It’s a weak excuse anyway and most people see through it. Most. Not all.

I’m sorry—an unelected parliamentarian does not get to deprive 32 million Americans the raise they deserve.

This is an advisory, not a ruling. VP Harris needs to disregard and rule a $15 minimum wage in order.

We were elected to deliver for the people.
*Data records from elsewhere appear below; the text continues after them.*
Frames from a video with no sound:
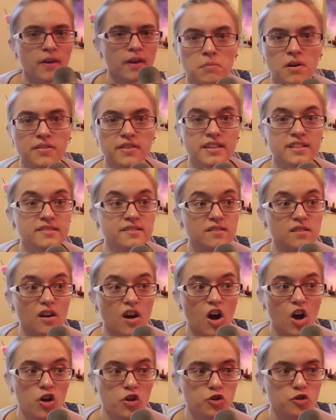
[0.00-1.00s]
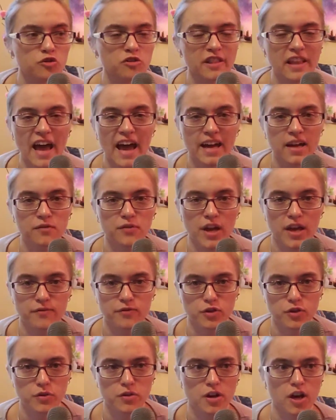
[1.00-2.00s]
but this utter lack of
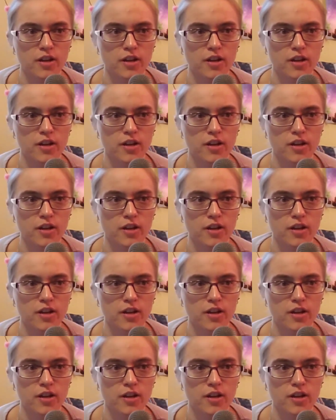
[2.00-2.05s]
effort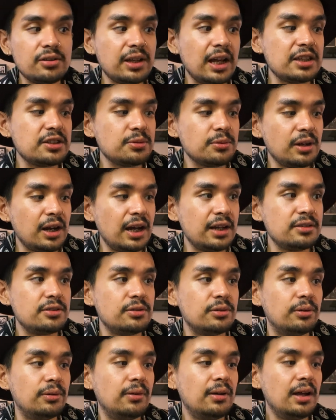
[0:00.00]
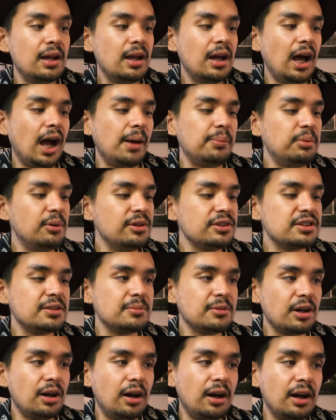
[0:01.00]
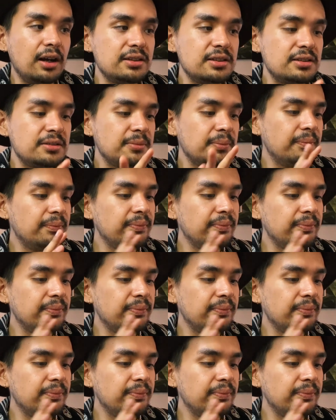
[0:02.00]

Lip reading: That's what I do. I pull some cards.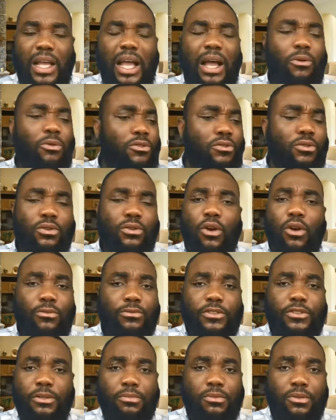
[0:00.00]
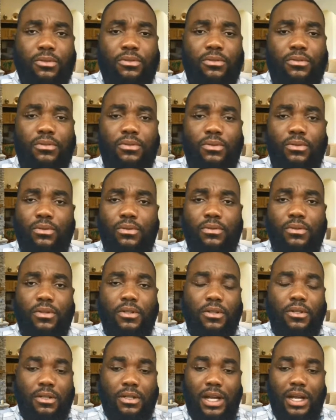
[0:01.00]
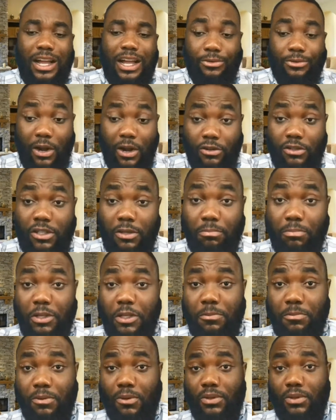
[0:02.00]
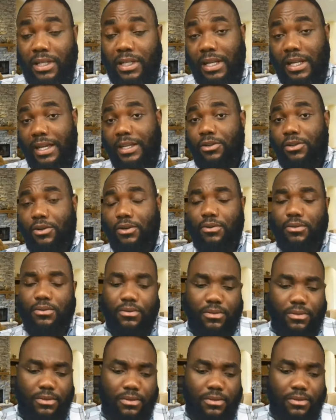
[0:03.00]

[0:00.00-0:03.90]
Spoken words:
I was so comfortable around the people that I know.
It’s time we do our job. https://t.co/rraVhT5GV7
— Ro Khanna (@RoKhanna) February 26, 2021

Blaming Harris makes it clear that Khanna needs to check his own misogyny. She can’t kidnap and torture Manchin and Sinema and force them to vote for this.

This person is the misogyny and racism pointer outer which she uses on just about every topic. She also always blames voters for democrats losses. Never fails. Oh yeah and she blames Bernie for everything she can. It’s so funny.
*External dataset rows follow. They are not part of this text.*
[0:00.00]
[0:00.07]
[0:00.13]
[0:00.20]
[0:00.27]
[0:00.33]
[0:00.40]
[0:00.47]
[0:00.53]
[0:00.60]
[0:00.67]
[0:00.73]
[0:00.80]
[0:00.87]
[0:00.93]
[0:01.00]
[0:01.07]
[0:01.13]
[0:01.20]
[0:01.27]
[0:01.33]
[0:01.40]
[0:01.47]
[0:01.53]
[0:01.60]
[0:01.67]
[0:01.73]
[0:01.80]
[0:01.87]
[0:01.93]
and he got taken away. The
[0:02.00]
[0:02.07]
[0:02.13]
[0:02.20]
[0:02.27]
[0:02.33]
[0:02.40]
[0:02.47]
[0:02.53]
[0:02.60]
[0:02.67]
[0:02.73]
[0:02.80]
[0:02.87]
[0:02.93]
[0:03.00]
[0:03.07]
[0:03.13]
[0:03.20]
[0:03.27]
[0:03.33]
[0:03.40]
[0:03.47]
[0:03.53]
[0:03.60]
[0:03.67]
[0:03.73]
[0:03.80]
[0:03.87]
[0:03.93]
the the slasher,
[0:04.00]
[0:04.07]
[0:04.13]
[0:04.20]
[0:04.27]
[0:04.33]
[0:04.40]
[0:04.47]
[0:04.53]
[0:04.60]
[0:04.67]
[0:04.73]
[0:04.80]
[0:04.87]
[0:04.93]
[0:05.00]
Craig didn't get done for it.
We assassinate people by drone strike and have a literal prison colony in Guantanamo but where we draw the line is ignoring the Senate Parliamentarian when he says no to a minimum wage hike
— Ken Klippenstein (@kenklippenstein) February 26, 2021

Love this.

Democrats are falling over themselves to keep from doing anything good, but this time they aren’t getting away with it. Not after Trump showed that presidents can do whatever they want and it’s legal. For now anyway. And he had an American shot and killed in broad daylight and democrats said absolutely nothing. But then Obama set that precedent didn’t he?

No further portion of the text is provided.